There is plenty of room for debate over which Democrat has the strongest approach to climate change—and over what’s lacking in Clinton’s plans. O’Malley isn’t the only Democrat who’s been itching to engage in that debate on a national stage. As Sanders’s campaign spokesman Michael Briggs pointed out last week, Clinton has steered clear of some of the most controversial issues in energy policy today: methane from natural gas, drilling on federal lands, and whether to approve future pipeline projects. “What’s taking so long? Is there a pattern here?” he asked, noting Clinton’s four-year silence on how she viewed the Keystone XL pipeline, broken only in September when she finally came out against it. “These are among the important questions for voters in Iowa and New Hampshire. Does Secretary Clinton oppose the Bakken crude oil pipeline that cuts through Iowa and three other states? What’s her position on the Northeast Direct pipeline in New Hampshire?”
Clinton’s campaign chair, John Podesta responded on Medium, “I suggest that [the Sanders campaign] explain how they plan to back out of the international climate deal that President Obama reached with the rest of the world in Paris.” (Podesta, who I interviewed about Clinton’s climate policies in November, was exaggerating; Sanders never suggested he’d pull out of the accord, just that he was unimpressed with it).
Another climate issue worth consideration is an immediate one: the crisis caused by high levels of lead in the drinking water of Flint, Michigan. The problem could foreseeably recur anywhere in the country, but the candidates have yet to explain how their administration would handle it better than Obama’s EPA (or Governor Rick Snyder’s administration, for that matter). Fortunately, the Democrats are already talking about Flint without much prompting. Sanders called for Snyder, a Republican, to resign, while Clinton slammed the governor in the NBC debate but didn’t call for his resignation.

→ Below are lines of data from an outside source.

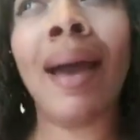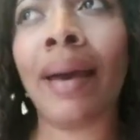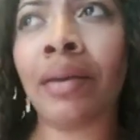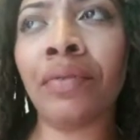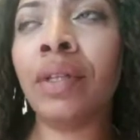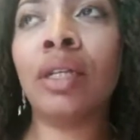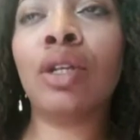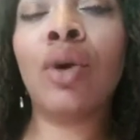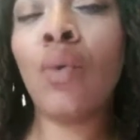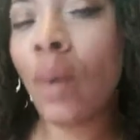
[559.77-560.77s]
I don't really
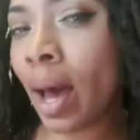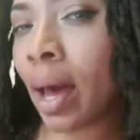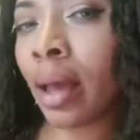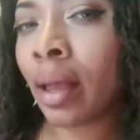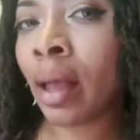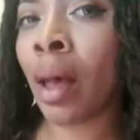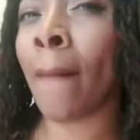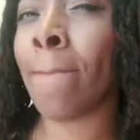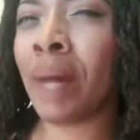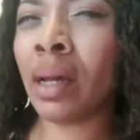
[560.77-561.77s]
know why.
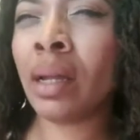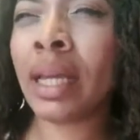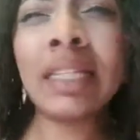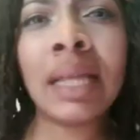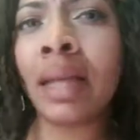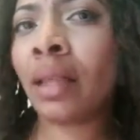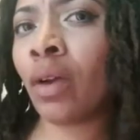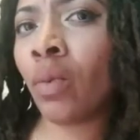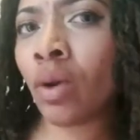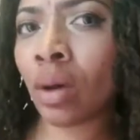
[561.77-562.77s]
But it's like
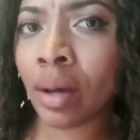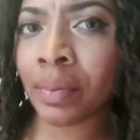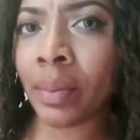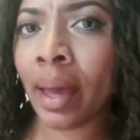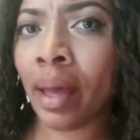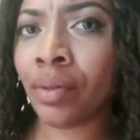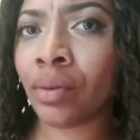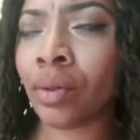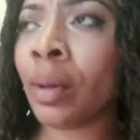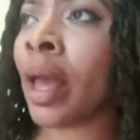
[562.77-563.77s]
they woke up the
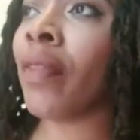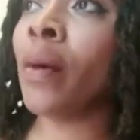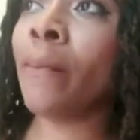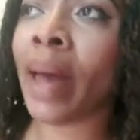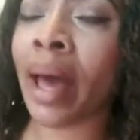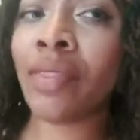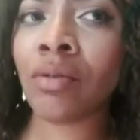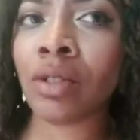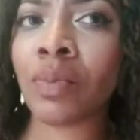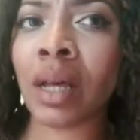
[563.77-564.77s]
bathroom. The
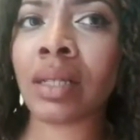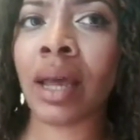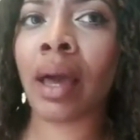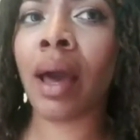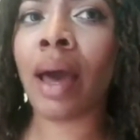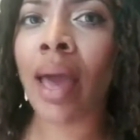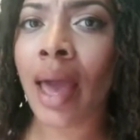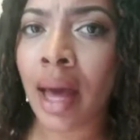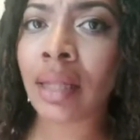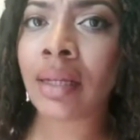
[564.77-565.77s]
bathroom smells like an
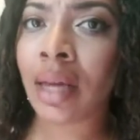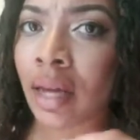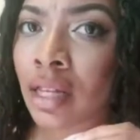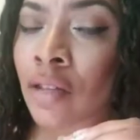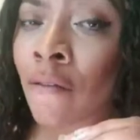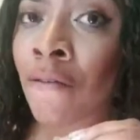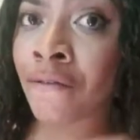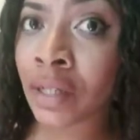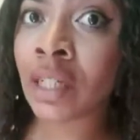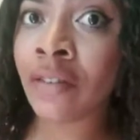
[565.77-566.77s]
alley that is
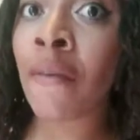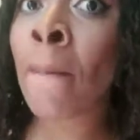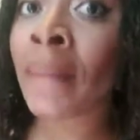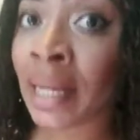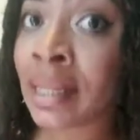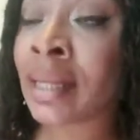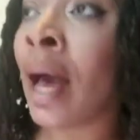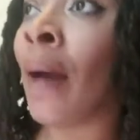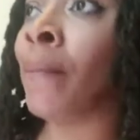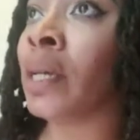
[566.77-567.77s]
full of piss.
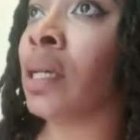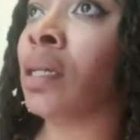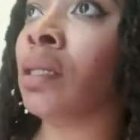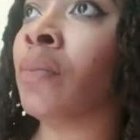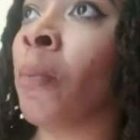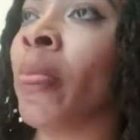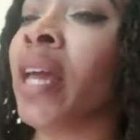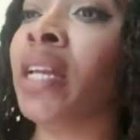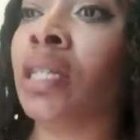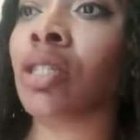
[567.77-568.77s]
I mean,
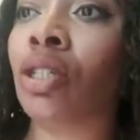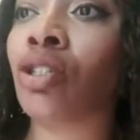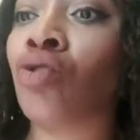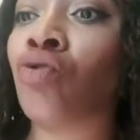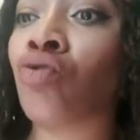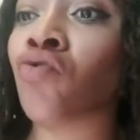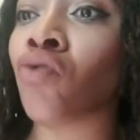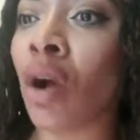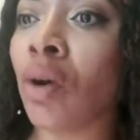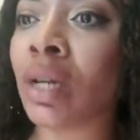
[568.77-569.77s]
it is disgusting
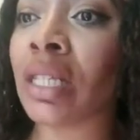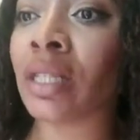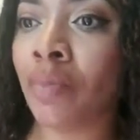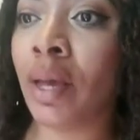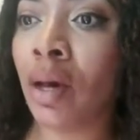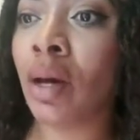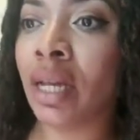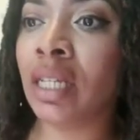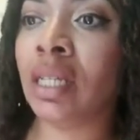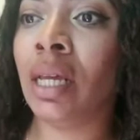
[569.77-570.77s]
strongest smell
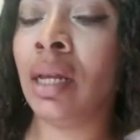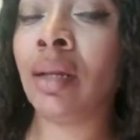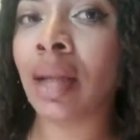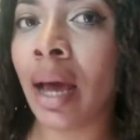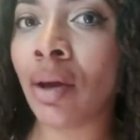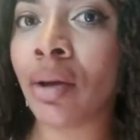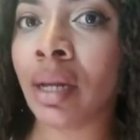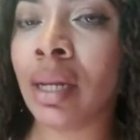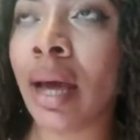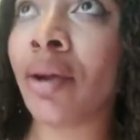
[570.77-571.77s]
and it's getting louder
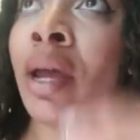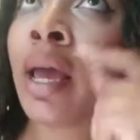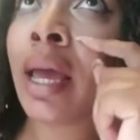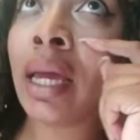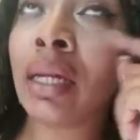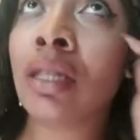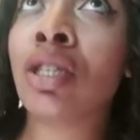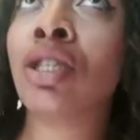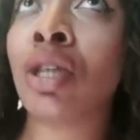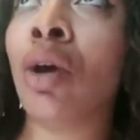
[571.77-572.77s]
and louder. It is
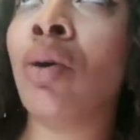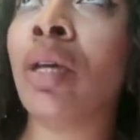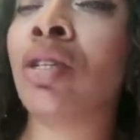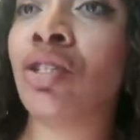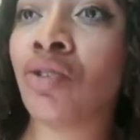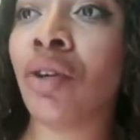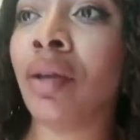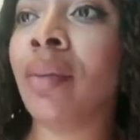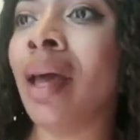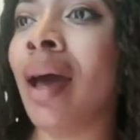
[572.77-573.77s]
so
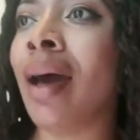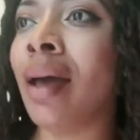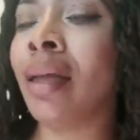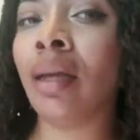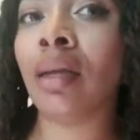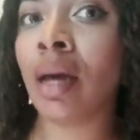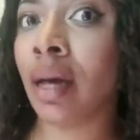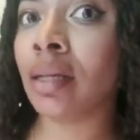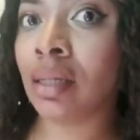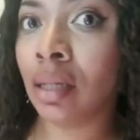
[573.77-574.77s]
extreme that I
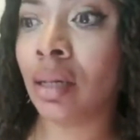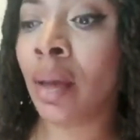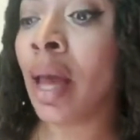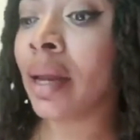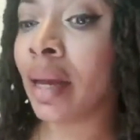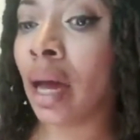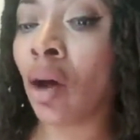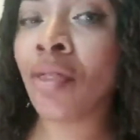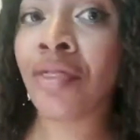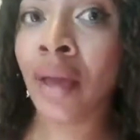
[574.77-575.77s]
cannot sleep.
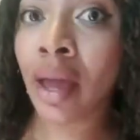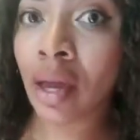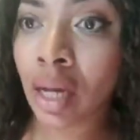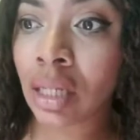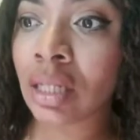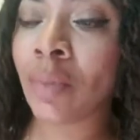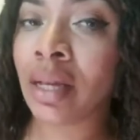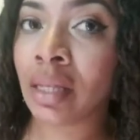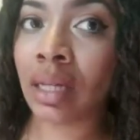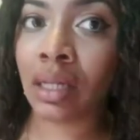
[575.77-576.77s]
Now, thank goodness
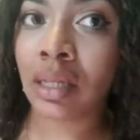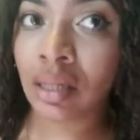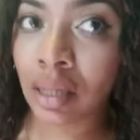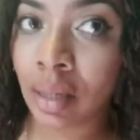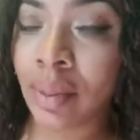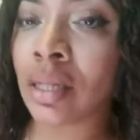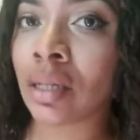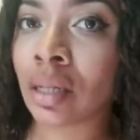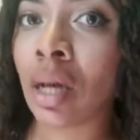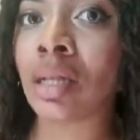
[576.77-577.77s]
my son is asleep. He's
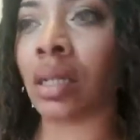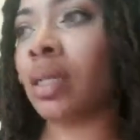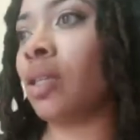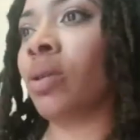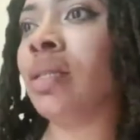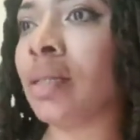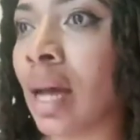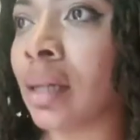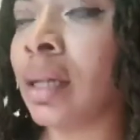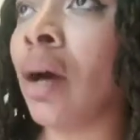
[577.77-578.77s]
exhausted, he, so he's
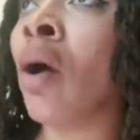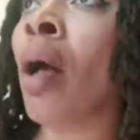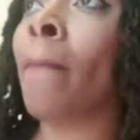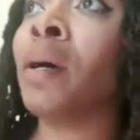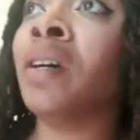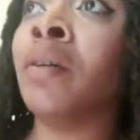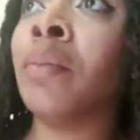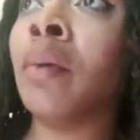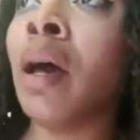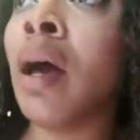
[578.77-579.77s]
knocked out.
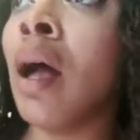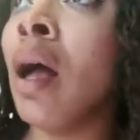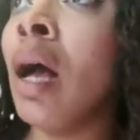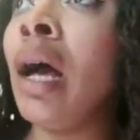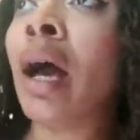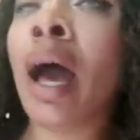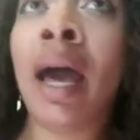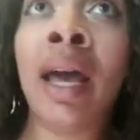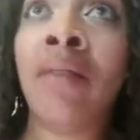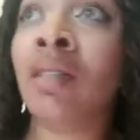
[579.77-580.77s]
But
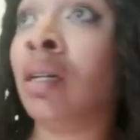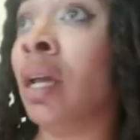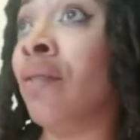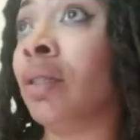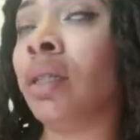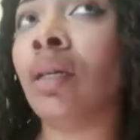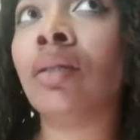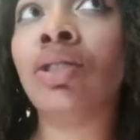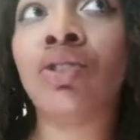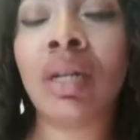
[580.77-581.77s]
I have done
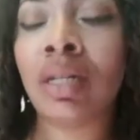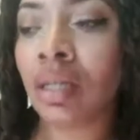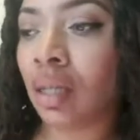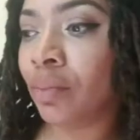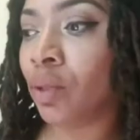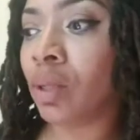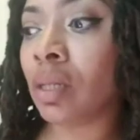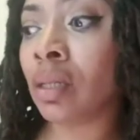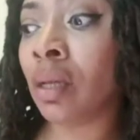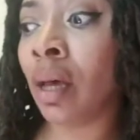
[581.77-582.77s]
everything to try to sleep through
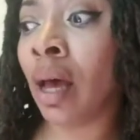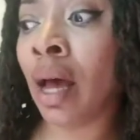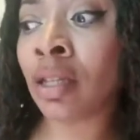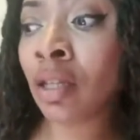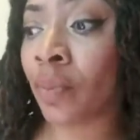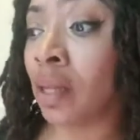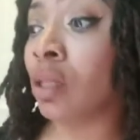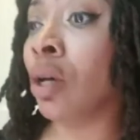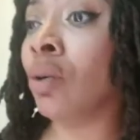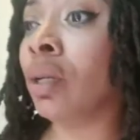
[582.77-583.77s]
this. I took
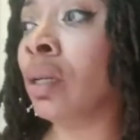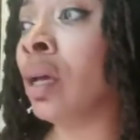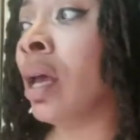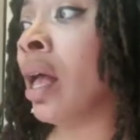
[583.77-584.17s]
melatonin.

O’Malley also told me he wants to see resignations over Flint, calling the situation an example of “utter incompetence and arrogance,” and “a huge failure by the state on a couple of levels.” Asked who should bear the brunt of the failure, O’Malley told me, “ultimately the responsibility is the governor’s.” But he stopped short of directly calling for Snyder to step down, saying only, “I think someone should resign.” (There have been a few lower-level resignations in the Snyder administration already.)
O’Malley is frustrated that he’s had few opportunities to talk climate in the official debates. “Just one question on climate change would have allowed us to have an exchange” about a clean electric grid, he told me. It’s possible, a week out from Iowa, that he’ll get a small window at Monday night’s forum to make up for that. But it will likely come too late to make a difference. If Iowa is the end of the line for O’Malley, he’ll deserve credit for having pushed Clinton (and, arguably, Sanders) to lay out stronger and more detailed proposals for solving the planet’s biggest challenge. But it’ll be a shame that he never got the chance to push Clinton, especially, harder and further.